### [WORK ITEM]
Copy the data exactly; pictures stay out of the copy.

[Start of Attachment]

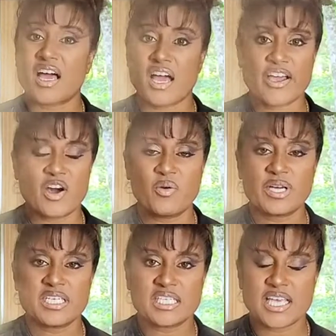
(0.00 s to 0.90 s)
I
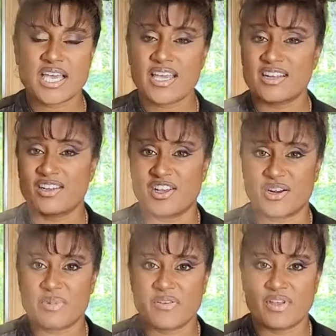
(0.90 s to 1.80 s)
always say in a lot of
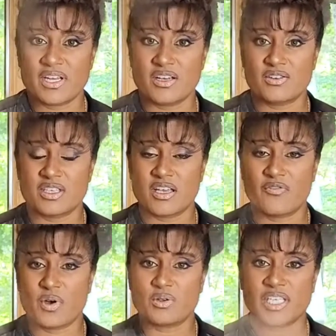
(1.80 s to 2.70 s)
my videos, if
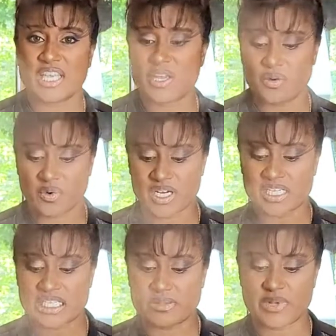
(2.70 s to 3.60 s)
only there
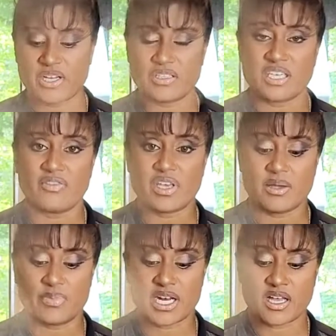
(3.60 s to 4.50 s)
was smell TV,
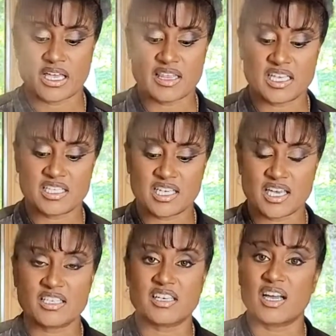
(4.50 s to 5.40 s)
but in this
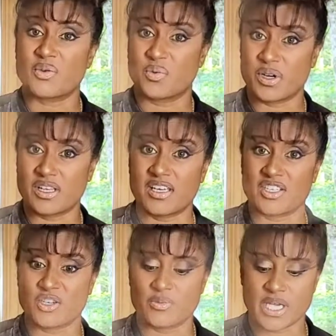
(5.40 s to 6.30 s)
case, I really
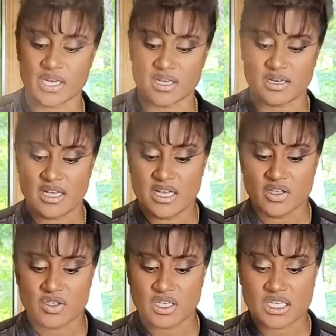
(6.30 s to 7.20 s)
do mean it.
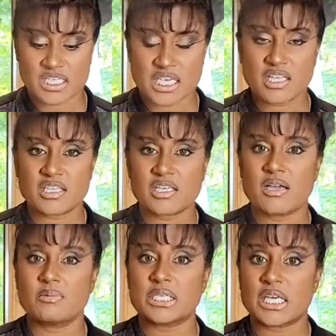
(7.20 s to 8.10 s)
So I'm going to take the
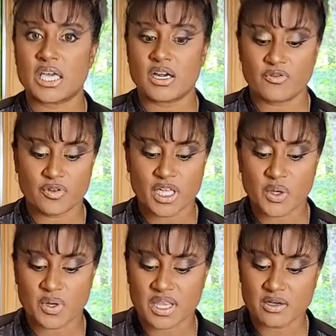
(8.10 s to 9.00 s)
time to carefully,
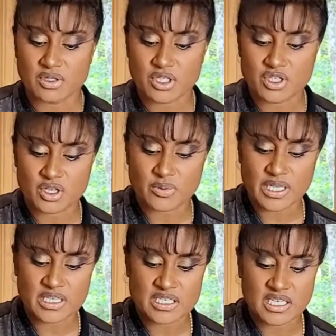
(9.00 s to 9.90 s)
without disturbing
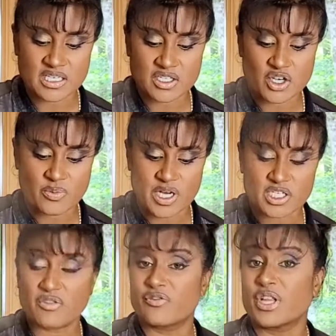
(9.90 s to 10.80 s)
the skin too much,
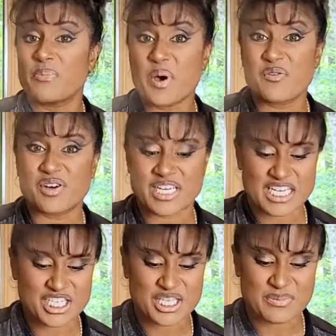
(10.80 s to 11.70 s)
flip over
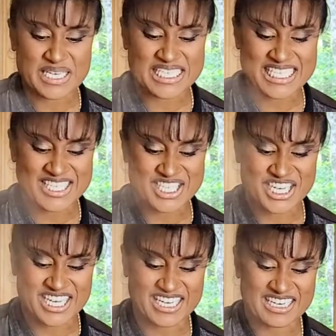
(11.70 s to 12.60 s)
each of the pieces of
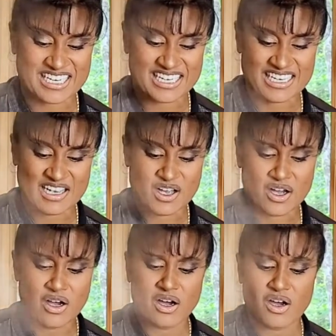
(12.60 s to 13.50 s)
chicken.
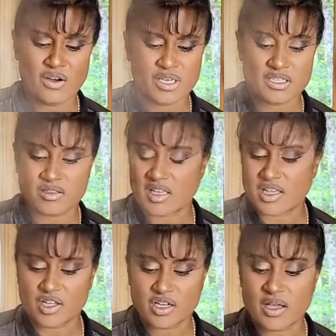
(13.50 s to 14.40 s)
Oh, they
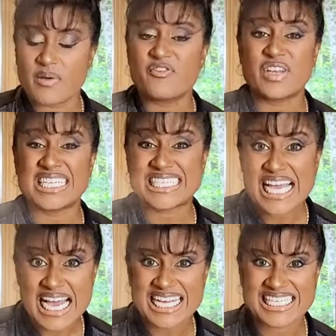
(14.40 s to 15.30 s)
look
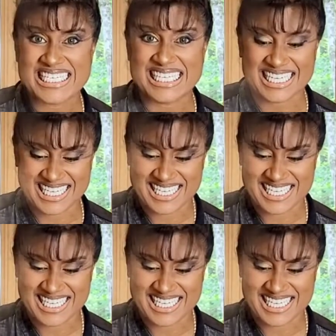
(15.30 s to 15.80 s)
fantastic.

[End of Attachment]

### [TASK RESULT]
(0.00 s to 0.90 s)
I
(0.90 s to 1.80 s)
always say in a lot of
(1.80 s to 2.70 s)
my videos, if
(2.70 s to 3.60 s)
only there
(3.60 s to 4.50 s)
was smell TV,
(4.50 s to 5.40 s)
but in this
(5.40 s to 6.30 s)
case, I really
(6.30 s to 7.20 s)
do mean it.
(7.20 s to 8.10 s)
So I'm going to take the
(8.10 s to 9.00 s)
time to carefully,
(9.00 s to 9.90 s)
without disturbing
(9.90 s to 10.80 s)
the skin too much,
(10.80 s to 11.70 s)
flip over
(11.70 s to 12.60 s)
each of the pieces of
(12.60 s to 13.50 s)
chicken.
(13.50 s to 14.40 s)
Oh, they
(14.40 s to 15.30 s)
look
(15.30 s to 15.80 s)
fantastic.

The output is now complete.